The 16S rRNA primers were 27f (5′-AGAGTTTGATCMTGGCTCAG) and 765r (5′-CTGTTTGCTCCCCACG) (Lane, 1991). The cycle conditions were: 94°C for 3 min; 35 cycles of 94°C for 1 min, 47°C for 1 min and 72°C for 2 min; a single cycle of 47°C for 1 min; and a final extension step of 72°C for 10 min.

The rpoB PCR primers were LAPS (5′-TGGCCGAGAACCAGTTCCGCGT) and LAPS27 (5′-CGGCTTCGTCCAGCTTGTTCAG). The cycle conditions were: 94°C for 3 min; 40 cycles of 94°C for 45 s, 55°C for 1 min and 72°C for 90 s; and a final extension step 72°C for 10 min. PCR products were purified with a QIAquick PCR Purification kit (Qiagen) following the manufacturer’s directions and were sequenced, in both directions, by Australian Genome Research Facility Ltd.

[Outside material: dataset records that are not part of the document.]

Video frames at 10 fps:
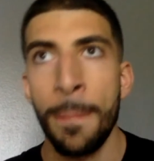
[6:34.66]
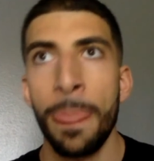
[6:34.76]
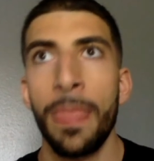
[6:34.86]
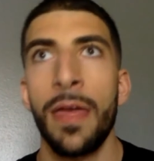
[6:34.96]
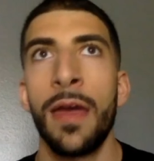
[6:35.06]

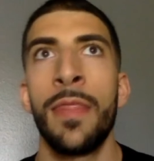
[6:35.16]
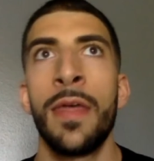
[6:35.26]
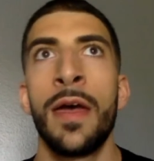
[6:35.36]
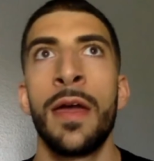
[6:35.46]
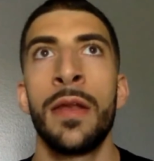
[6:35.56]
And
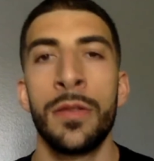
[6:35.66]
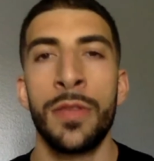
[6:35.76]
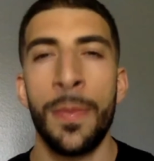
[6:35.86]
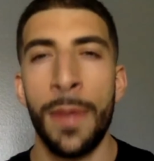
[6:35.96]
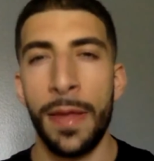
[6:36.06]
then,
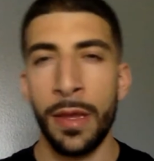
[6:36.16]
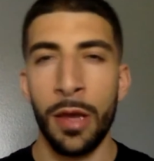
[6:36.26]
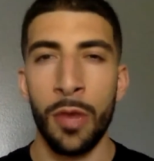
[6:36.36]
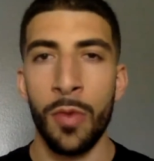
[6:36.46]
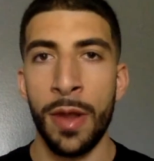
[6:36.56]
depending
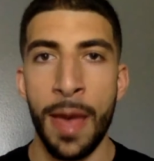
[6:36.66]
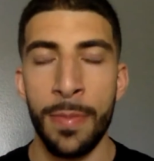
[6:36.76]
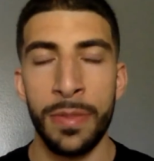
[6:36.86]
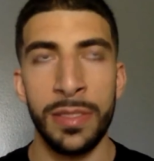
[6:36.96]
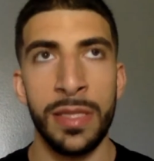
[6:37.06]
on what
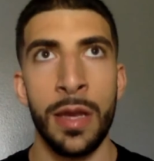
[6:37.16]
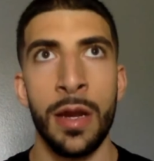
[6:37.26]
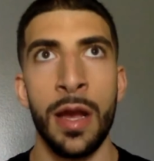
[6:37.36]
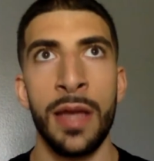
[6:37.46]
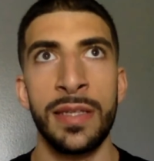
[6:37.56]
happens there,
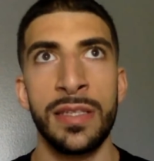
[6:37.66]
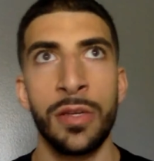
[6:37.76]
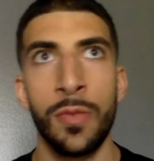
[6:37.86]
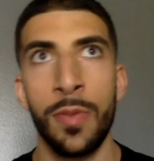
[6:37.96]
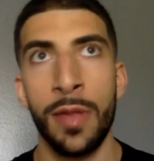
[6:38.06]
I still
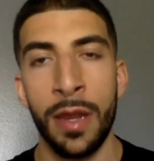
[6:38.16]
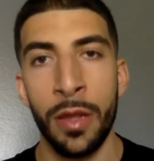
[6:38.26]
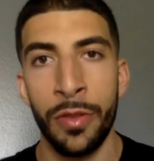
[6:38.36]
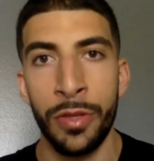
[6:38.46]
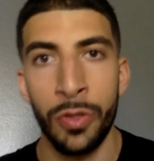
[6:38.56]
plan on
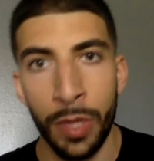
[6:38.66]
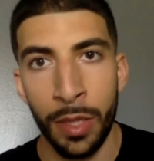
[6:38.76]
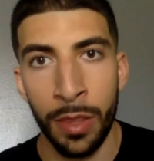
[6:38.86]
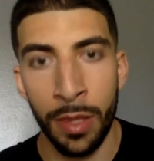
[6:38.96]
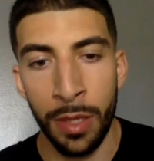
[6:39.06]
doing
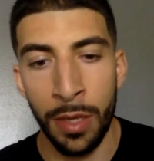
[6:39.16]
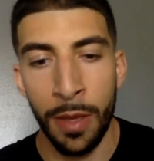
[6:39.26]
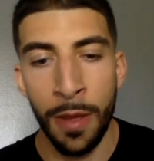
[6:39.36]
the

The sequence data of approximately 666 bp (16S rRNA) and 728 bp (rpoB) were compared visually and aligned using the multiple alignment software clustalw. Chromatograms of DNA sequences were analysed for sequence conformity using chromas lite version 2.01. Phylogenetic trees were generated by upgma, using Jukes-Cantor corrected distances (Kumar et al., 2004); evaluation of statistical confidence for sequence groups was by bootstrap test (1000 pseudoreplicates) (Felsenstein, 1985).

In order to allocate the various strains to known molecular groups, rpoB sequences for Pss and Psm were downloaded from the GenBank database and included in a phylogenetic tree with P. fluorescens (AB178888) as an outgroup. Sequences for the Australian strains were deposited in GenBank (accession numbers are included in Table 1).

Pathogenicity

Grapevine leaf assay

The two representative strains from Tumbarumba grape (DAR 77819 and DAR 77820), plus NSW I&I Pss strains DAR 73915, DAR 75527, DAR 75241 and DAR 72042 and Psm strain DAR 33417 were tested for the ability to cause necrotic leaf lesions on grapevine leaves. Attached young leaves on potted Chardonnay plants were inoculated by puncturing with a 26-gauge needle and applying aliquots (100 μL) of cell suspension (cells from 4-day-old nutrient agar (NA; Oxoid) culture suspended in SDW to a concentration of 105 cells mL−1). Control leaves were treated identically with SDW. The potted vines were maintained in a growth cabinet at 24°C day/18°C night with a 12-h fluorescent light/dark cycle. Each treatment was replicated three times. After 1 week, the leaves were surface-sterilized and plated onto PS agar for reisolation of P. syringae.

Pot experiments

Further pathogenicity testing of Pss strains DAR 77819 and DAR 77820 from infected grapevines at Tumbarumba was conducted at low and high humidity on 3-year-old potted V. vinifera cv. Semillon plants in 39-cm-diameter, 12-L pots containing coarse river sand, loam and compost (1:1:3). Each treatment was replicated three times.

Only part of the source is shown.